Para Priscila Cristina Demasi Esteca, professora especialista em alfabetização e que atualmente leciona na Escola Viva, na capital paulista, as formações desiguais entre docentes dos Anos Iniciais é responsável por algumas marcas percebidas entre os profissionais, e que podem acentuar dificuldades neste momento: “Por trabalharem com alfabetização, os professores do 1º e do 2º ano têm mais flexibilidade para acolher e trabalhar novos formatos de aprendizagem. Já os docentes do 4º e do 5º ano costumam ter mais apego a formatos mais convencionais de aulas e de atividades”, avalia, ao citar modelos e estratégias possíveis para serem aplicados neste contexto crítico. Confira nos links a seguir algumas estratégias indicadas pelos especialistas ouvidos neste especial para estimular a compreensão leitora e a escrita dos alunos do 3º ao 5º ano. 
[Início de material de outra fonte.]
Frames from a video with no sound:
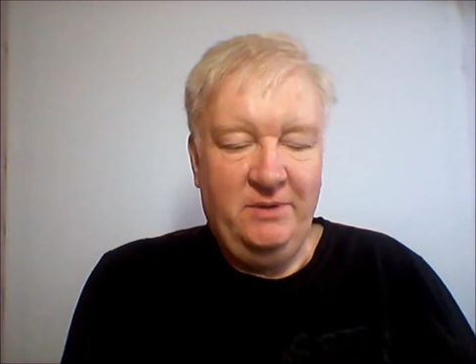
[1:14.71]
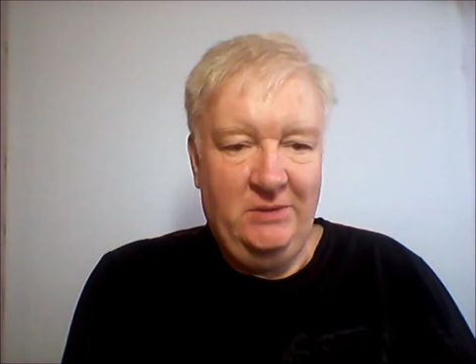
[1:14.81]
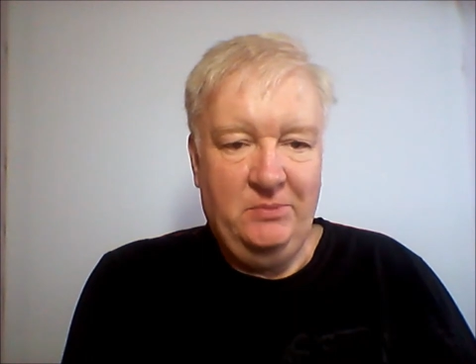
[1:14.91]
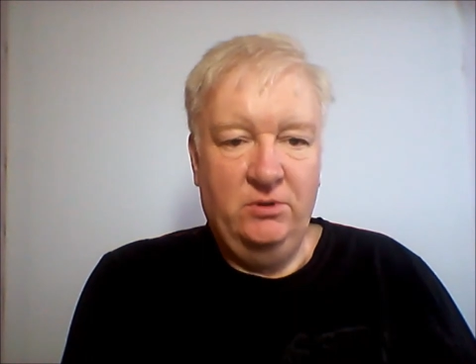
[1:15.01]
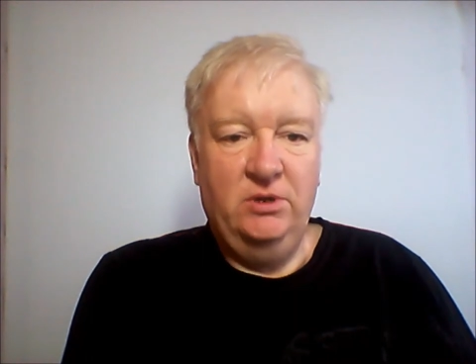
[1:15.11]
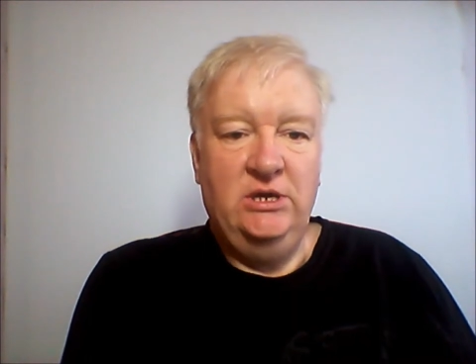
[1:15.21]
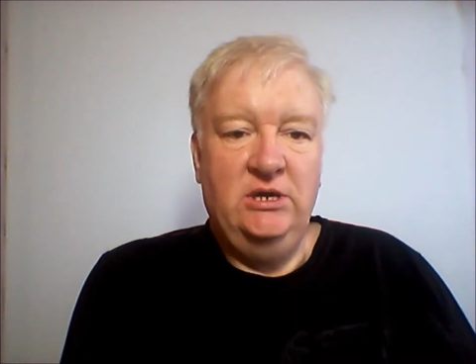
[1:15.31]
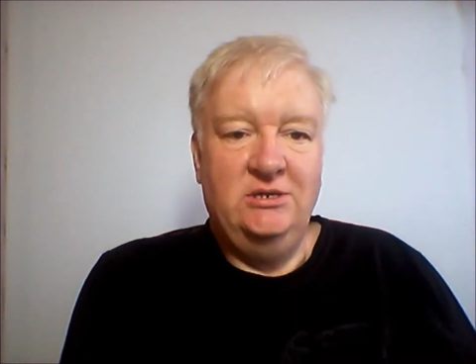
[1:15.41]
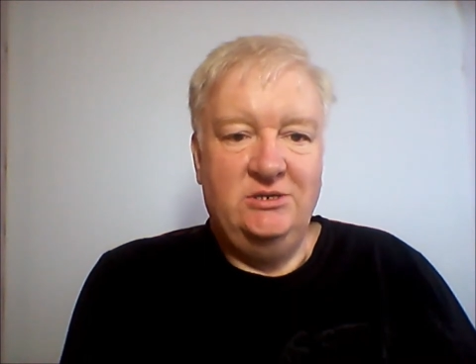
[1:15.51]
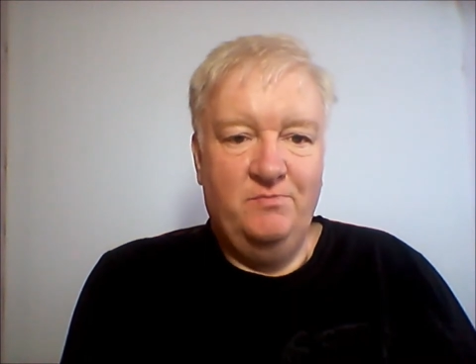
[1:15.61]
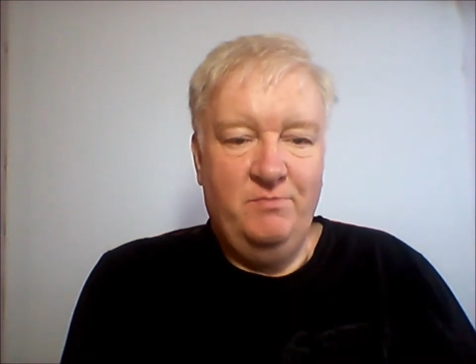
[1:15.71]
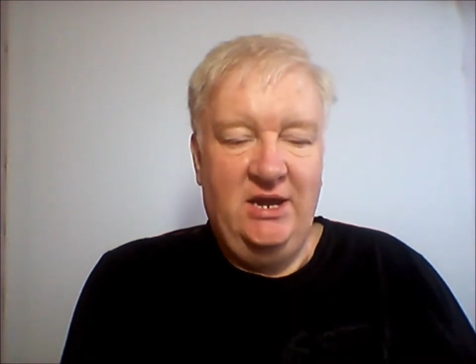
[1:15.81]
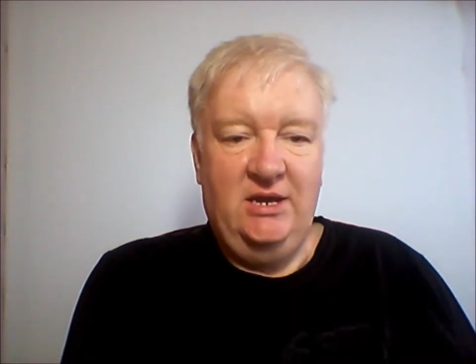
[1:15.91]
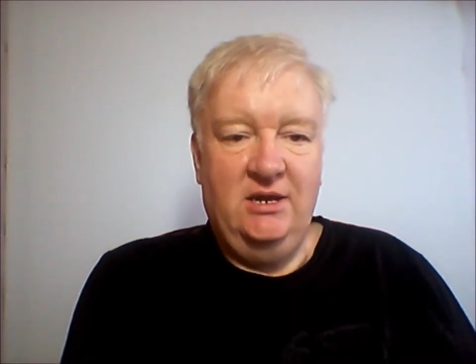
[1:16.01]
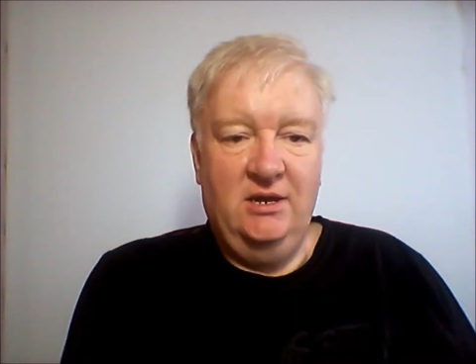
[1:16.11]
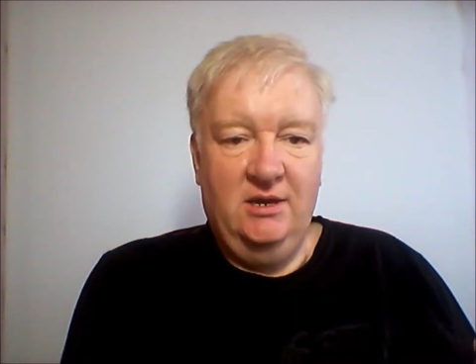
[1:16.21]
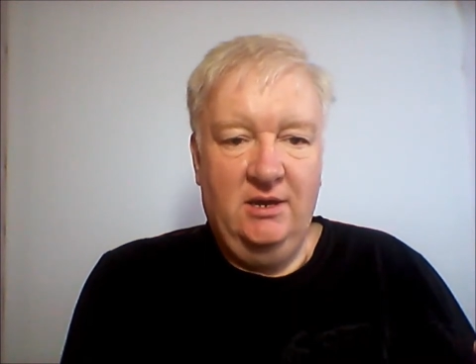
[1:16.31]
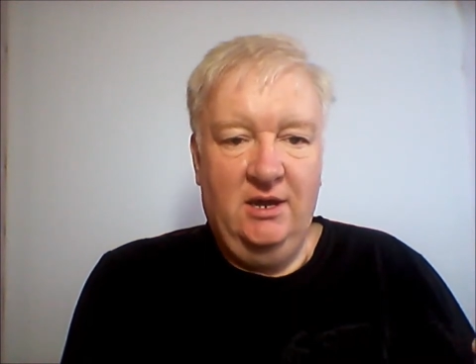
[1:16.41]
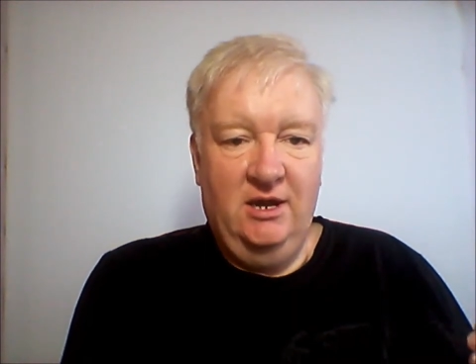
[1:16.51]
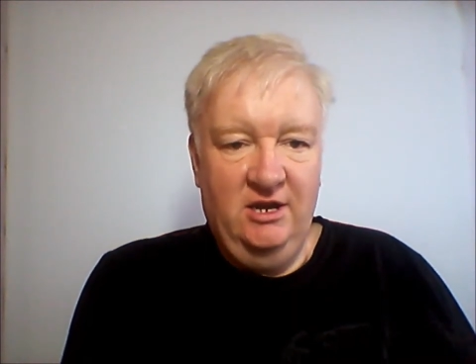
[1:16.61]
people to make
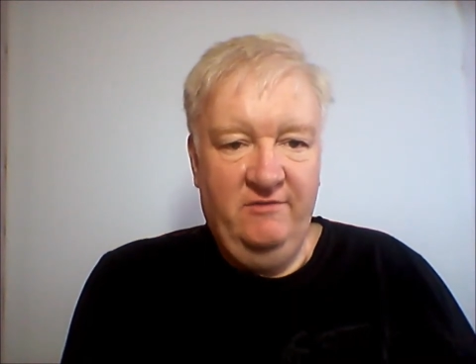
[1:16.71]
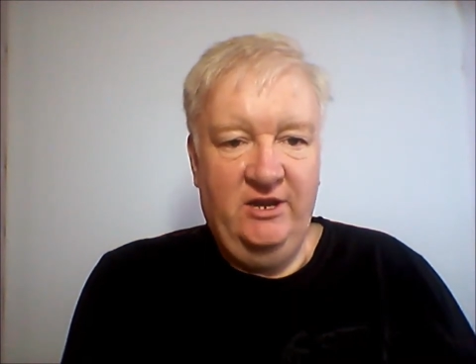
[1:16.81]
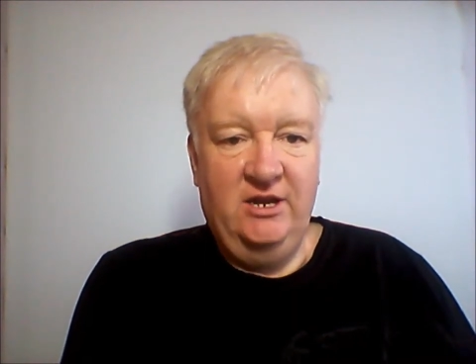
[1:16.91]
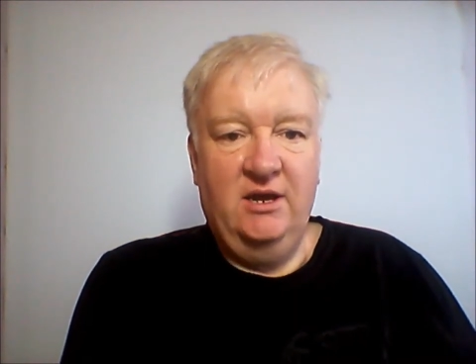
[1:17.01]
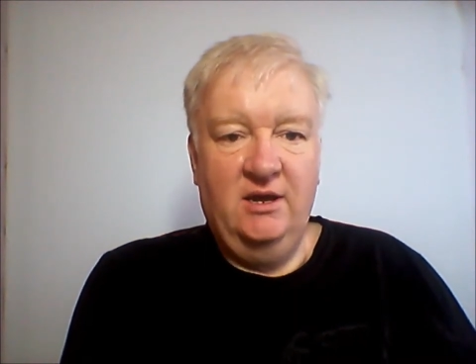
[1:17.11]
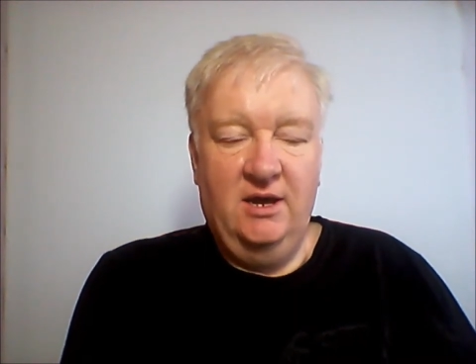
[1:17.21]
a living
Defasagem de alfabetização: o que fazer?

Na busca emergencial por saídas para apoiar os estudantes com quadro crítico de compreensão leitora e de capacidade de escrita, vale tudo: acionar colegas alfabetizadores, procurar materiais disponíveis e buscar apoio nas coordenações pedagógicas. Ainda assim, a pressão é bem grande.

“Ao mesmo tempo que precisamos cumprir com o currículo previsto, precisamos apoiar a alfabetização e também atender à cobrança de desempenho dos estudantes em exames como o Saeb”, preocupa-se Jackson Nunes da Silva, professor de uma turma de 5º ano na Escola Municipal Professora Guita, localizada em Macapá (AP). Da sua sala de 29 alunos, 4 apresentaram dificuldades sérias na escrita e leitura, ainda mais agravadas pelas faltas após a retomada das aulas, que ainda estão em sistema de rodízio: os estudantes comparecem à escola semana sim, semana não. “Muito complicado pensar em mandar esses alunos para o 6º ano, sem as habilidades e competências básicas”, reflete.

Para Célia Prudêncio de Oliveira, formadora de professores, na atual situação de emergência o educador precisa tentar de tudo para conter o problema. “O aluno que chega ao 6º ano sem estar alfabetizado será deixado de lado no processo e já vai acreditar que não sabe ler nem escrever. É preciso atuar para retirar esses estudantes da rota do fracasso.”